Notice that sub-batching is dependent upon batching, in that, the sub-batch-size can only be smaller than the batch-size. Thus, if there is no batching, there can be no sub-batching. We find that the optimal sub-batch-size is often less than the optimal batch-size.

Finally, the processed packets are transmitted to the output NICs. Assuming uniform distribution of output packets across output NICs, we expect the utilization at the output memory-NIC DMA interface to be similar to the utilization of the input NIC-memory DMA interface.
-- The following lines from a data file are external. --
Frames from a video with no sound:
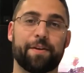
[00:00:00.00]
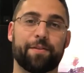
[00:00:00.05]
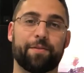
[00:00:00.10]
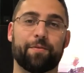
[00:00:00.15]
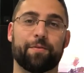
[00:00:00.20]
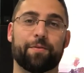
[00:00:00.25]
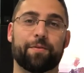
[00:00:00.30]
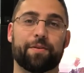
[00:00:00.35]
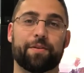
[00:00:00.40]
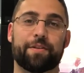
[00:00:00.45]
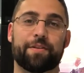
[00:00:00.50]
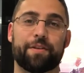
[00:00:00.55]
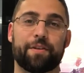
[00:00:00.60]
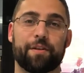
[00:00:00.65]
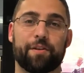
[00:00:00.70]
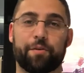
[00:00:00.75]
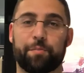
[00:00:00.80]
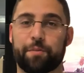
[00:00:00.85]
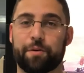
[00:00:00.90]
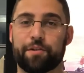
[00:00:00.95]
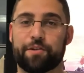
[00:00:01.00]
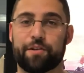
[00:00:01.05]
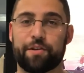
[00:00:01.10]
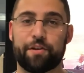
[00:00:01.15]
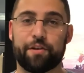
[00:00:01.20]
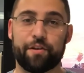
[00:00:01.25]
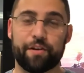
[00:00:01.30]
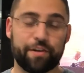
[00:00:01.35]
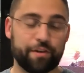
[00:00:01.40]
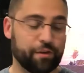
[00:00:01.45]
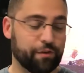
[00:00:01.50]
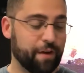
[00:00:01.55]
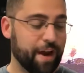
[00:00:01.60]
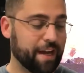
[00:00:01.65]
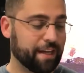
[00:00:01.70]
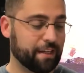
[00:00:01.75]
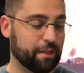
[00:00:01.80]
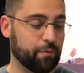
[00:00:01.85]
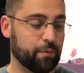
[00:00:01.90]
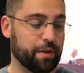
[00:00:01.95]
towards, the person you're
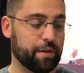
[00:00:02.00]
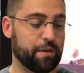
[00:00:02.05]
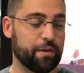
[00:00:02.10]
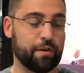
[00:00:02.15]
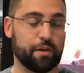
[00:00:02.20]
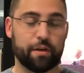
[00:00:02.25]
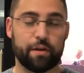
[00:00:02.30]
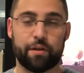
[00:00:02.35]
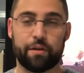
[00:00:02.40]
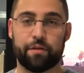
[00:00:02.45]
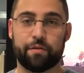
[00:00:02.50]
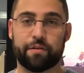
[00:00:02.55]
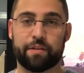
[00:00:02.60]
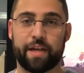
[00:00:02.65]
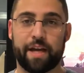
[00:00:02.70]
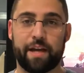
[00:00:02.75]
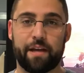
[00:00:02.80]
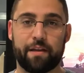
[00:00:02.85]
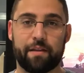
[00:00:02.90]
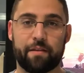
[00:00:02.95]
interacting with, you can use that.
We evaluate the effectiveness of the batching and sub-batching transformations, and systematically explore the solution space to search for the optimal values of B (batch-size) and b (sub-batch-size), in our experiments.

# 3 EVALUATION

We perform experiments to answer two main questions: (a) How much performance improvement is possible through carefully tuning the batch-size B and the sub-batch-size b? (b) Can we develop a performance model from the experimental data, to generalize our results for automatic optimization by a compiler optimizer, for an arbitrary packet processing pipeline. We develop a preliminary model to explain our current results. We have integrated our model into P4C to automatically optimize the applications used in this paper.

# 3.1 Evaluation Setup

Hardware: Dell Poweredge R430 Rack Server, based on Haswell architecture. This server has two sockets occupied with Intel Xeon E5-2640 v3[2] processor. Each processor has 8 physical and each core is capable of running at 2.60 GHz. Cores on a socket share 20 MB cache. Sockets are connected with 2 QPIs(Quick Path Interconnect), each capable of 8 GT/s. Two dual port NICs,1 Intel x520 and 1 Intel x540, are connected to Socket 0 through PCIe 2.0 and each port can work at 10Gbps. Total main memory available is 64 GB, spread across two sockets in a NUMA fashion.
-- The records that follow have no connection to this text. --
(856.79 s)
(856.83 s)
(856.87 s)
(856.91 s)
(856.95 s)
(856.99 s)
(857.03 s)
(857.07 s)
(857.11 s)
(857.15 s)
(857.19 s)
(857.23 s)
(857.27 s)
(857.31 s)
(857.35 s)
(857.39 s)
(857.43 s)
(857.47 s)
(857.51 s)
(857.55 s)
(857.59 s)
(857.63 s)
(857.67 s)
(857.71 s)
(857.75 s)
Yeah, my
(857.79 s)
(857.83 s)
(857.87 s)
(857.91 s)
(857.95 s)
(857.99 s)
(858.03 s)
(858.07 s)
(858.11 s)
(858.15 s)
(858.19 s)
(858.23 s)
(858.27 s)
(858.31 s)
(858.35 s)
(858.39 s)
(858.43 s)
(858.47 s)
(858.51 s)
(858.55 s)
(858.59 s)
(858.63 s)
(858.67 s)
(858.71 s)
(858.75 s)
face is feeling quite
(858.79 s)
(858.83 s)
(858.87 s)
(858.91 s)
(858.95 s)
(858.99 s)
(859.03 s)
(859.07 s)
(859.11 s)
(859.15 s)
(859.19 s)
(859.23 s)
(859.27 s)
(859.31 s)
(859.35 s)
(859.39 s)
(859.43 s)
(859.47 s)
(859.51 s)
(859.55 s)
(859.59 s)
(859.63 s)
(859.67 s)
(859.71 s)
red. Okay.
**Software**: Ubuntu 14.04 LTS operating system with 4.4.0-59 Linux kernel version. We are using DPDK version 16.07 with IXGBE poll mode driver to interact with the underlying NICs.

**Traffic Generator**: We are using same hardware and software on both the servers and Pktgen-DPDK[4] version 3.1.0 to generate different kind of packets for different applications used in the experiments. Pktgen-DPDK[4] can generate the 64 bytes packet size traffic at line rate i.e 14.8 Mpps for 10 Gbps port. We are able to generate traffic at 59 Mpps for four ports with 64 bytes packet size. We have extended Pktgen-DPDK[4] to put random source and destination address depending on the application.
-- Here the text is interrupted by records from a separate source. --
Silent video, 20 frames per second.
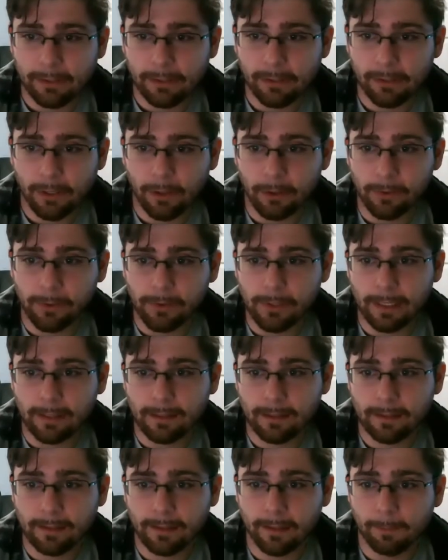shows, at
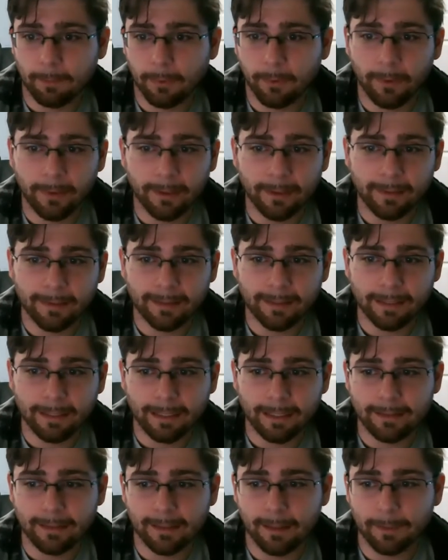some point it's going to
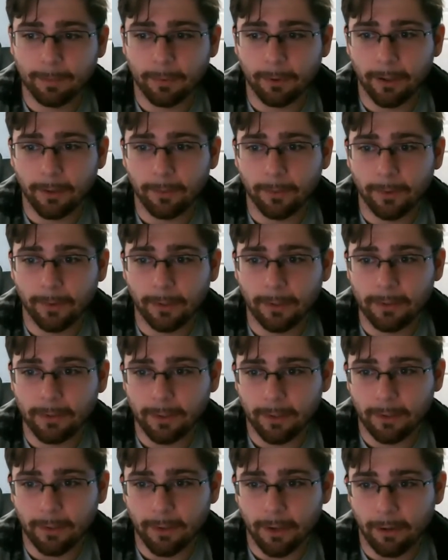get to the point where there's
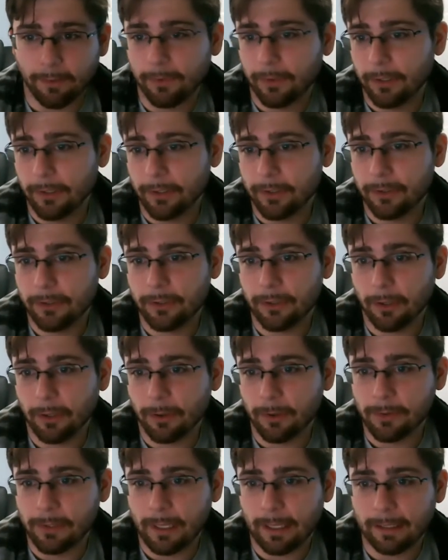enough good
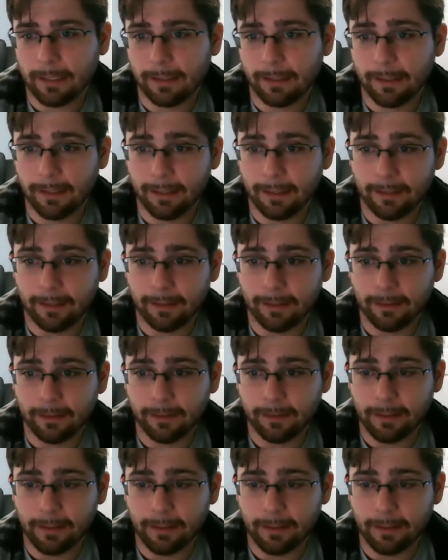shows on the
**Methodology**: We use packet-processing pipelines developed in P4[5] as our test applications. We have extended the P4C[14] compiler to generate code with batching, sub-batching and prefetching. P4C[14] generates C-code that can be run with the DPDK[1] framework, which is then compiled into an executable using GCC. Unless otherwise specified, all applications are tested with minimum-sized packets (64 bytes), to test the limits of the system.

**Applications**: Our applications are similar to the ones used in [11], to allow head-to-head comparison of performance results:

- (1) Layer 2 Switch: Two hash tables are used to store the mapping between SMAC/DMAC and the forwarding port. Each packet goes through two lookup stages, one for SMAC and another for DMAC. By default, we assume 16 million entries in both tables (as also used in [11]), unless otherwise specified.
- (2) **IPV4 Forwarding**: A longest-prefix match (LPM) lookup is performed on the destination IP address to get the forwarding port. We populate the forwarding table with 527,961 prefixed, as also used by [11].
- (3) **IPv6 Forwarding**: A longest-prefix match lookup is performed on the destination address to find the egress port. We populate the DPDK LPM table with 200,000 random entries with the length between 48 to 64, as also done in [11]. Through Pktgen, we generate packets with destination address randomly picked from these 200,000 entries. The minimum packet size for this application is 78 bytes and not 64 bytes.
- (4) Named Data networking: A hashtable lookup is used to map a string URL to a forwarding port. We use the URL dataset given in [16]. Using Pktgen, we transmit packets containing URLs generated randomly from our dataset. We use 32 bytes URLs in our packet headers, as also done in [11].
- (5) L2 forwarding with encryption and decryption: We use the L2Fwd-Crypto[3] application available as a part of the DPDK source code. The application performs encryption and decryption based on the input parameters and it then forwards the packet on Layer 2 with static port mapping. Unlike other applications, which are largely memory-bound, this application is compute-bound.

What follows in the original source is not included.